Task to carry out → Where an entry below contains an image, skip the image and copy the rest exactly.

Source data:
Segment Open

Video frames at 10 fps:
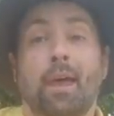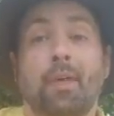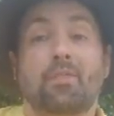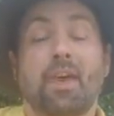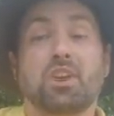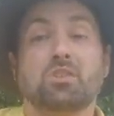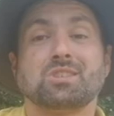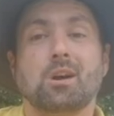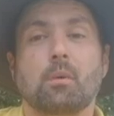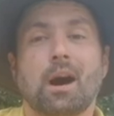Thank you
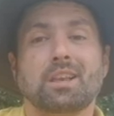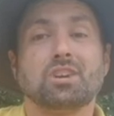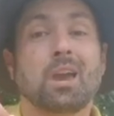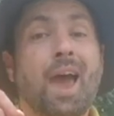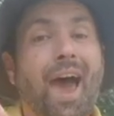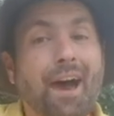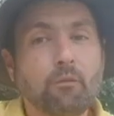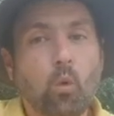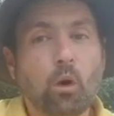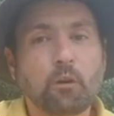so much. Have
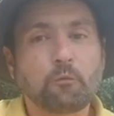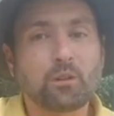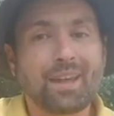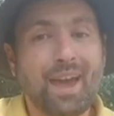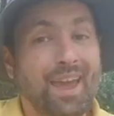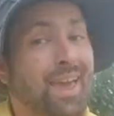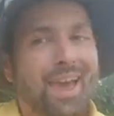a wonderful day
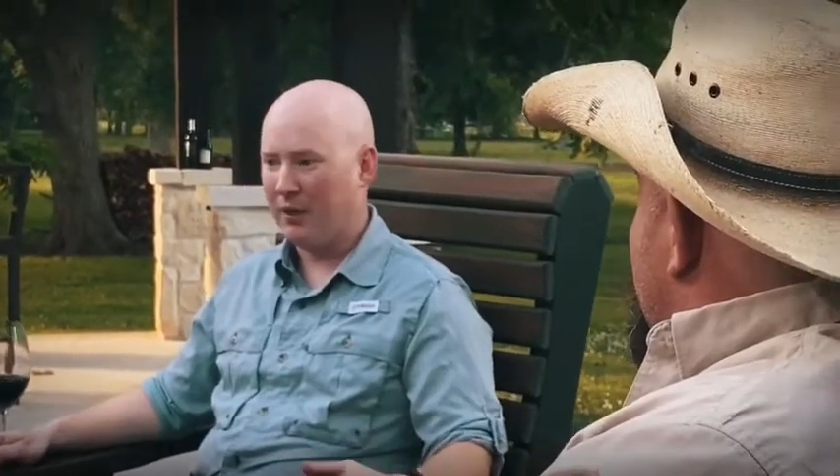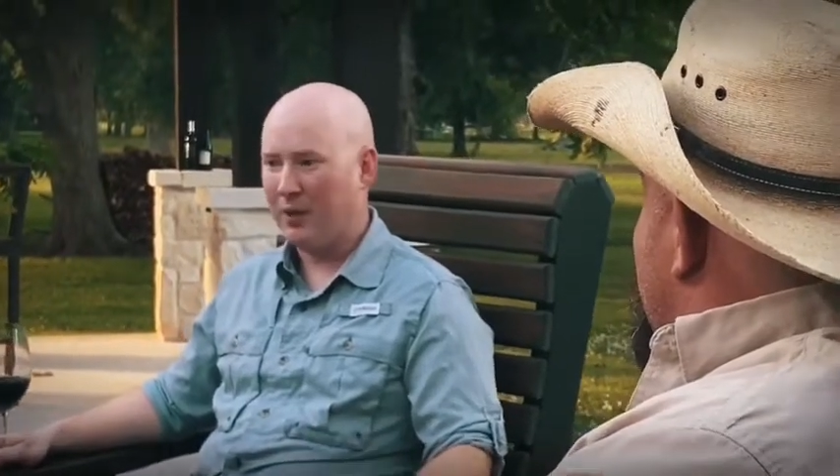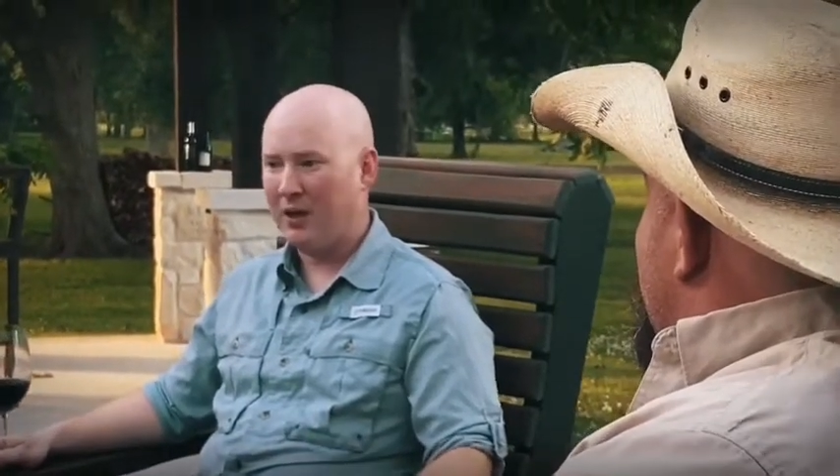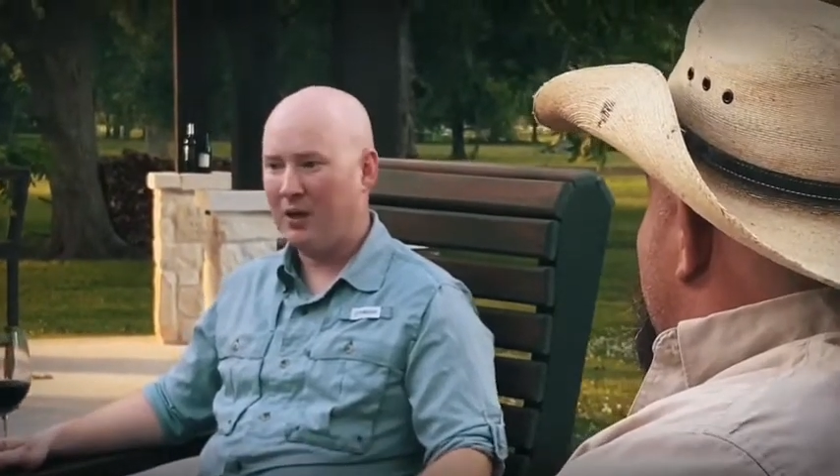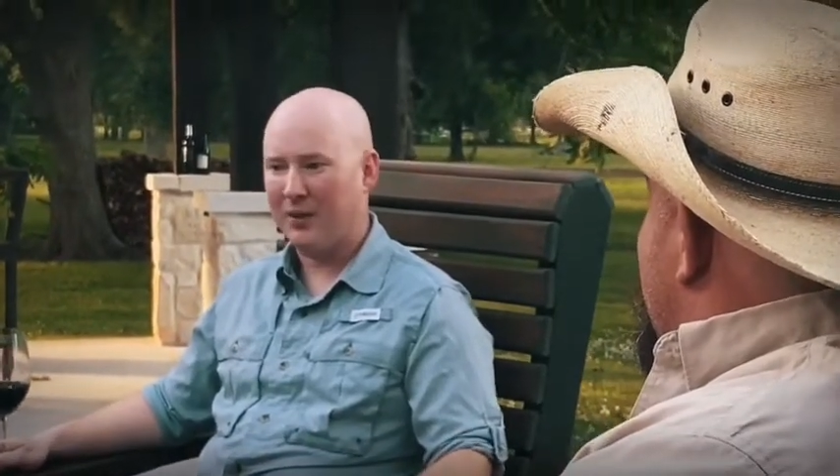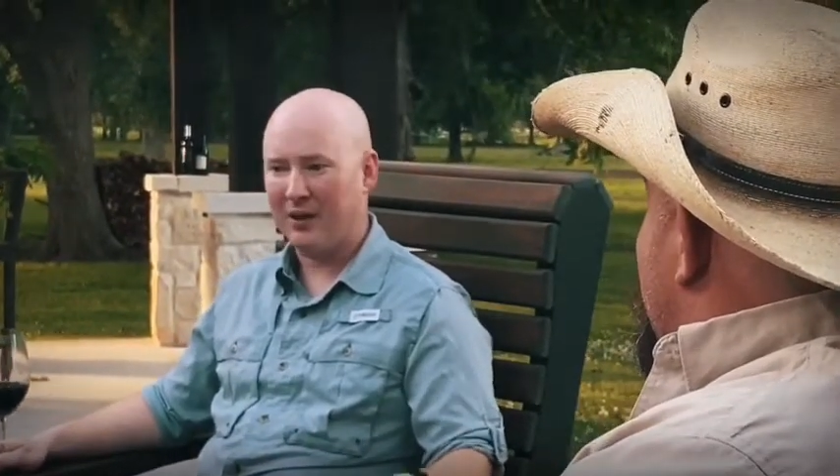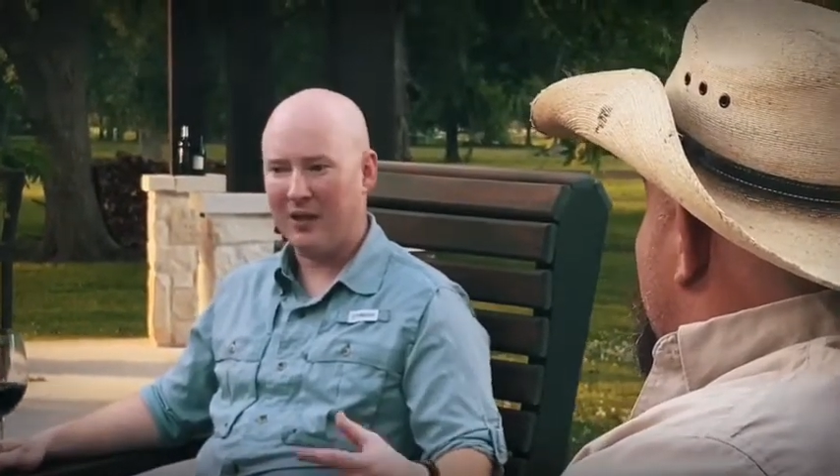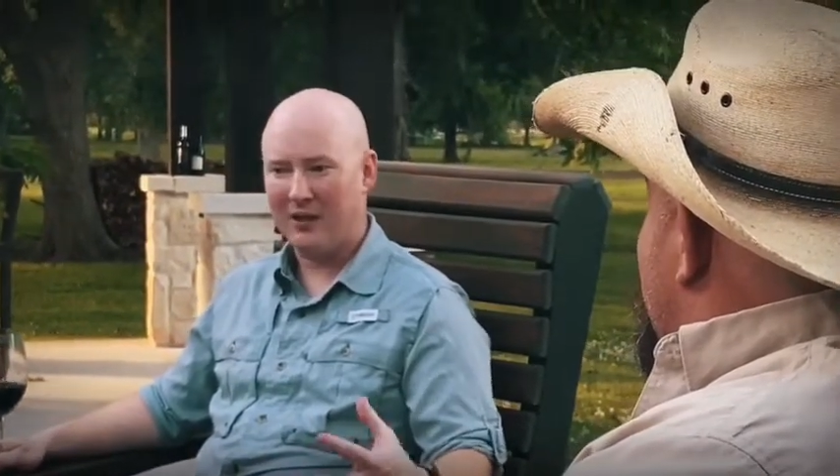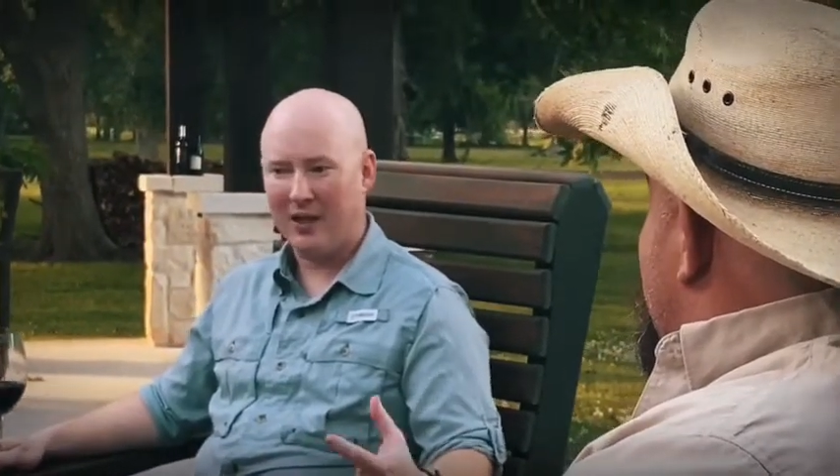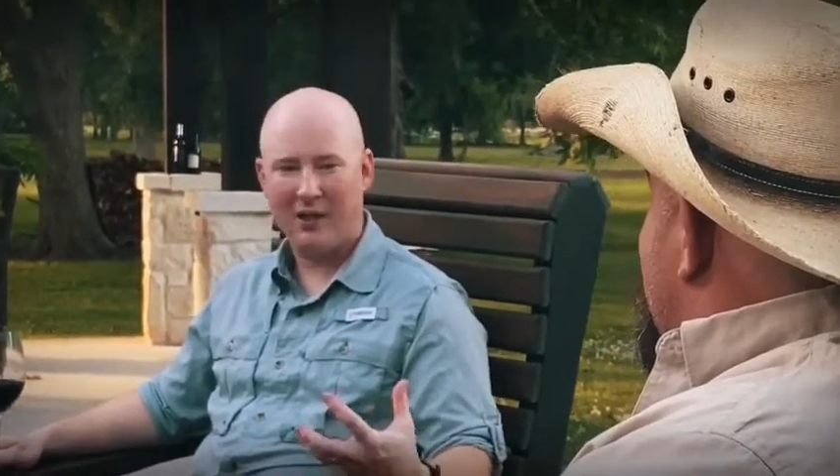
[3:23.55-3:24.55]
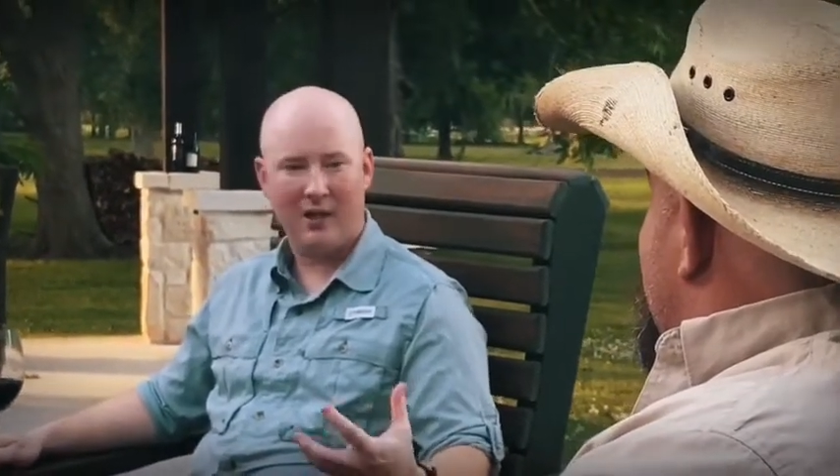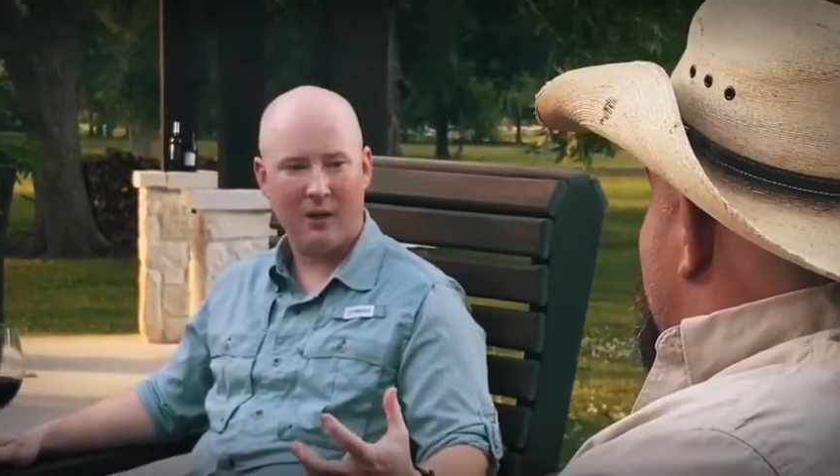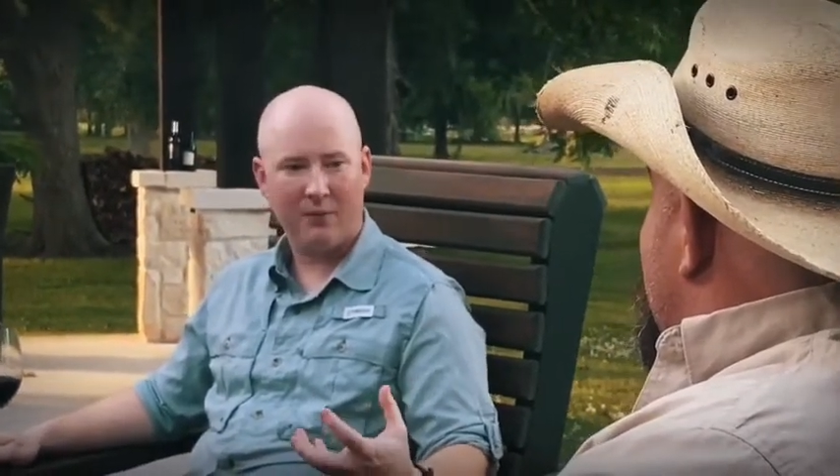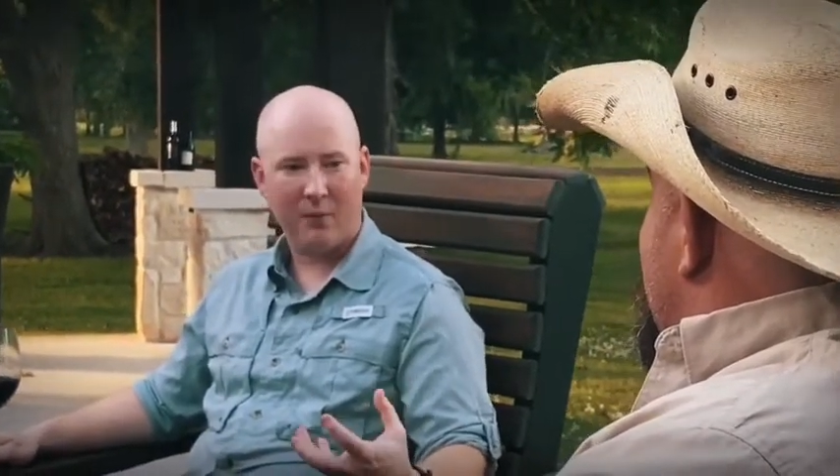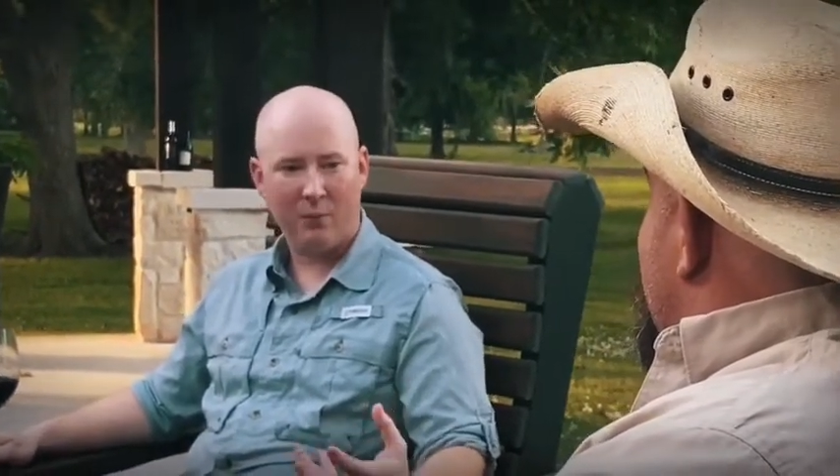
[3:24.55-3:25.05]
really well, but they
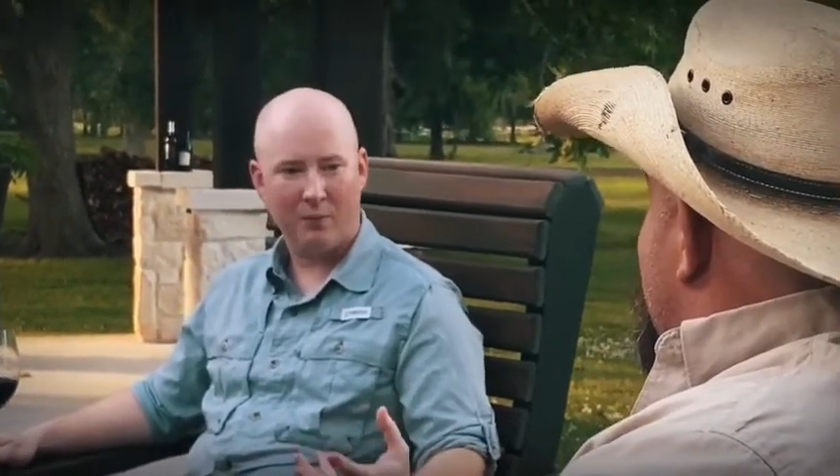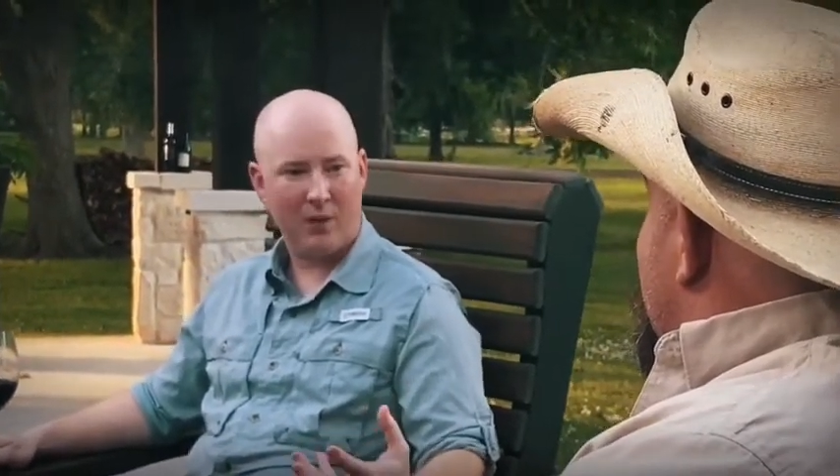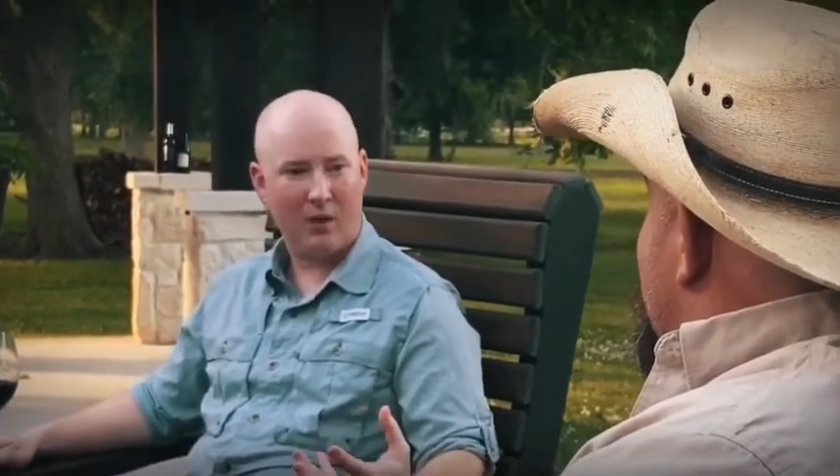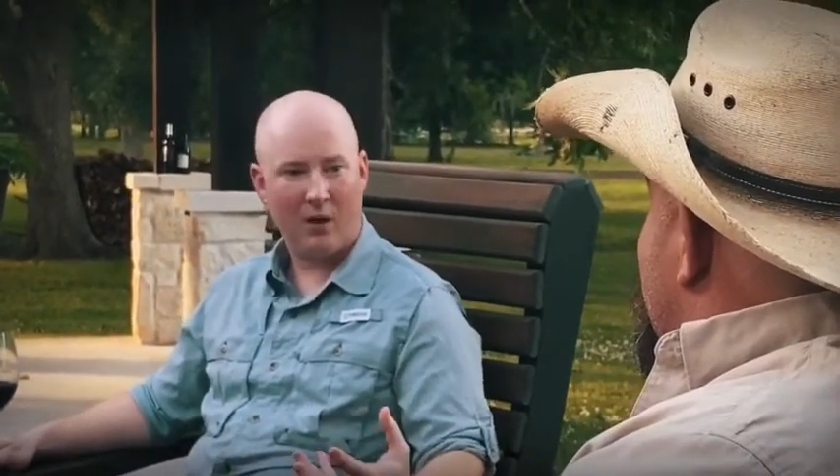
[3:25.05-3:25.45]
tend to come from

Segment Closed

Written solution →
Video frames at 10 fps:
Thank you
so much. Have
a wonderful day
[3:23.55-3:24.55]
[3:24.55-3:25.05]
really well, but they
[3:25.05-3:25.45]
tend to come from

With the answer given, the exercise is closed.